The JWST is bigger, is more complex and will orbit farther from the Earth than Hubble, allowing it unprecedented opportunities for interstellar sleuthing. JWST will look even farther into space and time, and with an unprecedented range of wavelengths and strength of definition. The knowledge it uncovers may help scientists take the next small steps out into the universe — and discern where humans want to go next and why.

Milisavljevic leads a team of nearly 40 scientists and researchers from more than 30 institutions — including Harvard, Princeton and Johns Hopkins universities, as well as Los Alamos National Laboratory and the SETI Institute — in studying Cassiopeia A, one of the more puzzling objects in the galaxy. Cassiopeia A comprises the remnants of a supernova explosion and has at its heart a neutron star that doesn't behave the way scientists think neutron stars ought to behave.

"JWST is going to allow us to look at stellar objects at wavelengths and resolutions we've never been able to use before," Milisavljevic said. "Supernova remnants are leftover explosions — that's what we'll be studying. We'll be able to study what type of star was there before the explosion, the physics of the explosion, the type of dust it generated and what made it all happen. Supernova explosions make all the materials for life — the oxygen we breathe, the iron in our blood."

Bigger, farther, better

milisavljevic-JWSTLOAn artist's rendering of the James Webb Space Telescope, the Hubble's successor. It will orbit Earth four times farther out than the moon and employ an unprecedented range of wavelengths and strength of definition (NASA GSFC/CIL illustration/Adriana Manrique Gutierrez)

JWST is larger than Hubble. Its primary mirror is about 20 feet across, while Hubble's is just 8 feet across. Hubble's telescopes looked primarily at objects in the ultraviolet, visual and near-infrared wavelengths. But many objects that astronomers want to see and study — like the universe's oldest galaxies, exoplanets and stars — are hidden behind swaths of dust. Infrared wavelengths allow scientists to get a clearer view than visual wavelengths of light could give them.

Hubble rode into space aboard the shuttle Discovery. Hubble's orbit is about 350 miles up. JWST will orbit Earth from nearly a million miles away — four times farther away than the moon and 2,500 times farther out than Hubble.

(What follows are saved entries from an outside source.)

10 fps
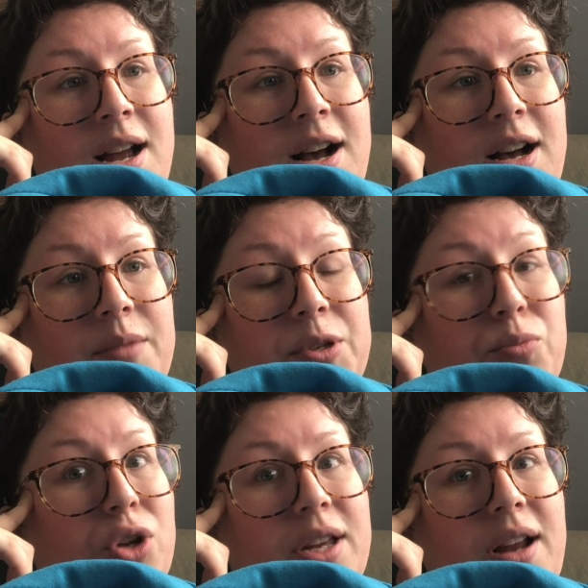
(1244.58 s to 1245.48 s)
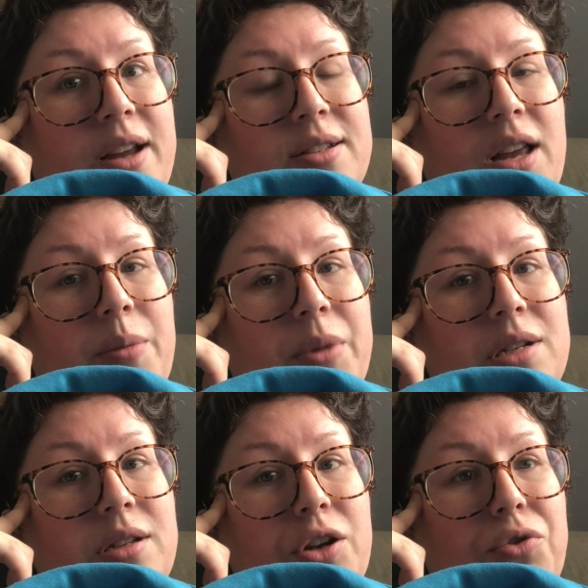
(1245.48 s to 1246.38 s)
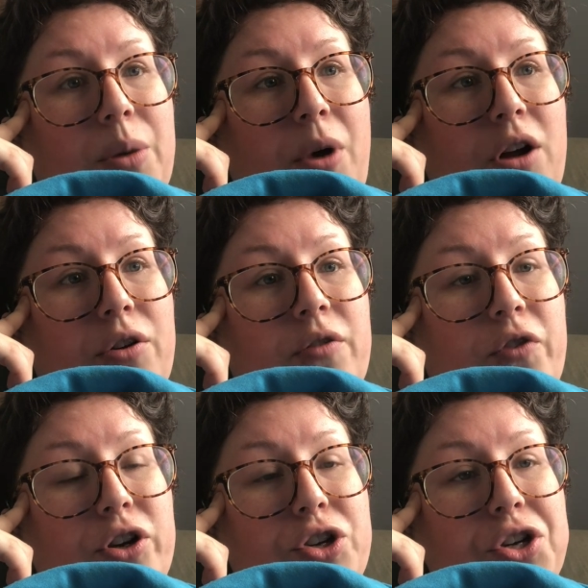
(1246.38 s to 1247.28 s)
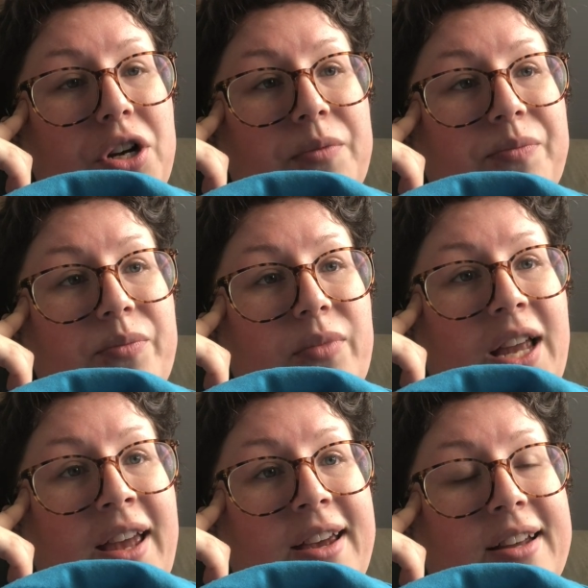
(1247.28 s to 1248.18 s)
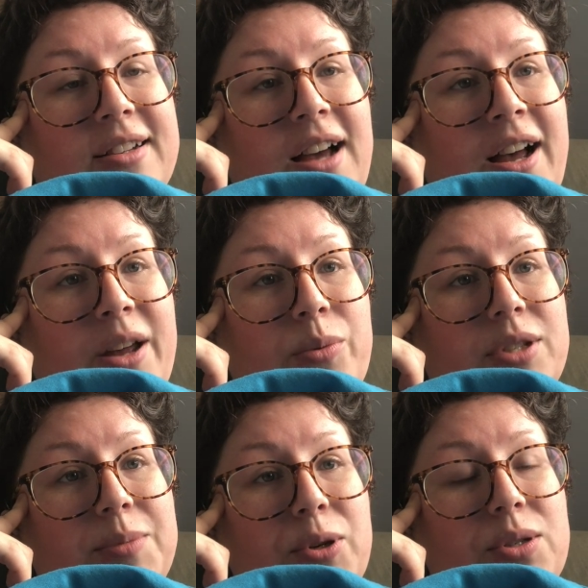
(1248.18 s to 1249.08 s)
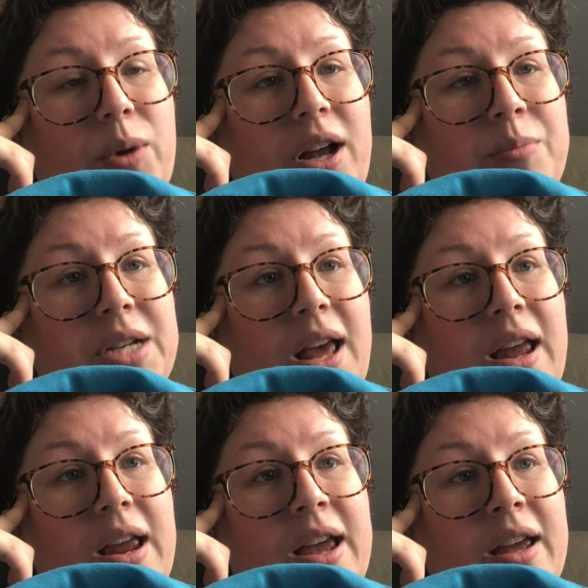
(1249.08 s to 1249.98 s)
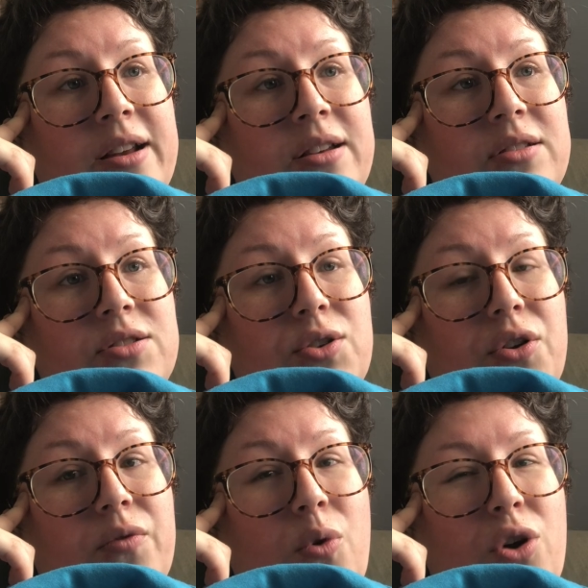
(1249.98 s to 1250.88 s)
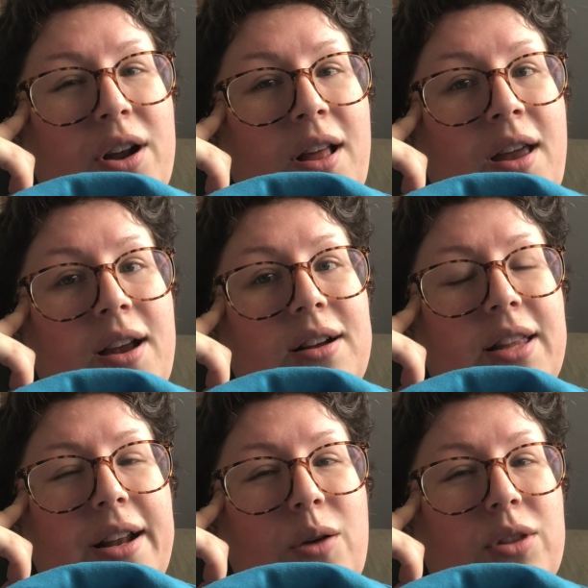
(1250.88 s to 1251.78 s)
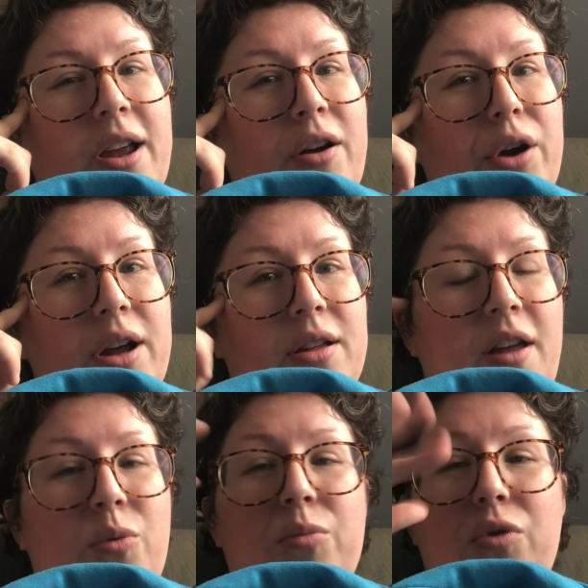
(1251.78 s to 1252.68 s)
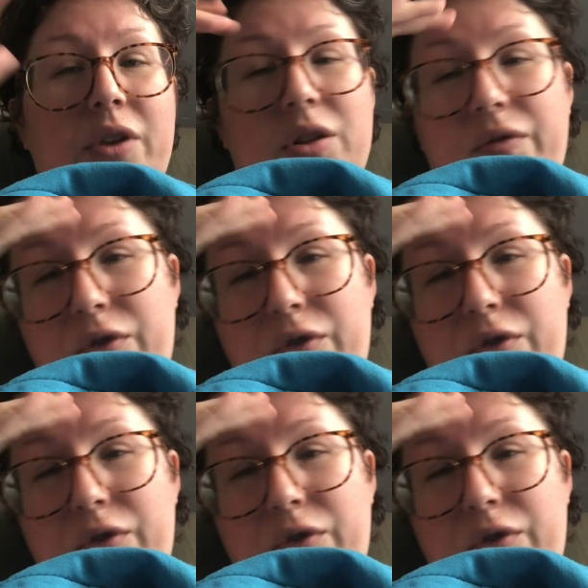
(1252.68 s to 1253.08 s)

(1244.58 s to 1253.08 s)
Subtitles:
Some really nice, like, mid-century modern furniture. And I was supposed to wake up today and sort of organize, like, clean out the area that we're moving the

JWST's destination is a special spot in space called L2, or the second Lagrange Point. It's a place where, thanks to the orbital dynamics of Earth, the moon and sun, it will stay in a fixed position with respect to Earth — always keeping Earth between itself and the sun. This is an ideal location from which to observe the universe because the satellite won't have to use too much of its fuel in adjustments to its orbit, a vital consideration since it will be so far away from its home planet.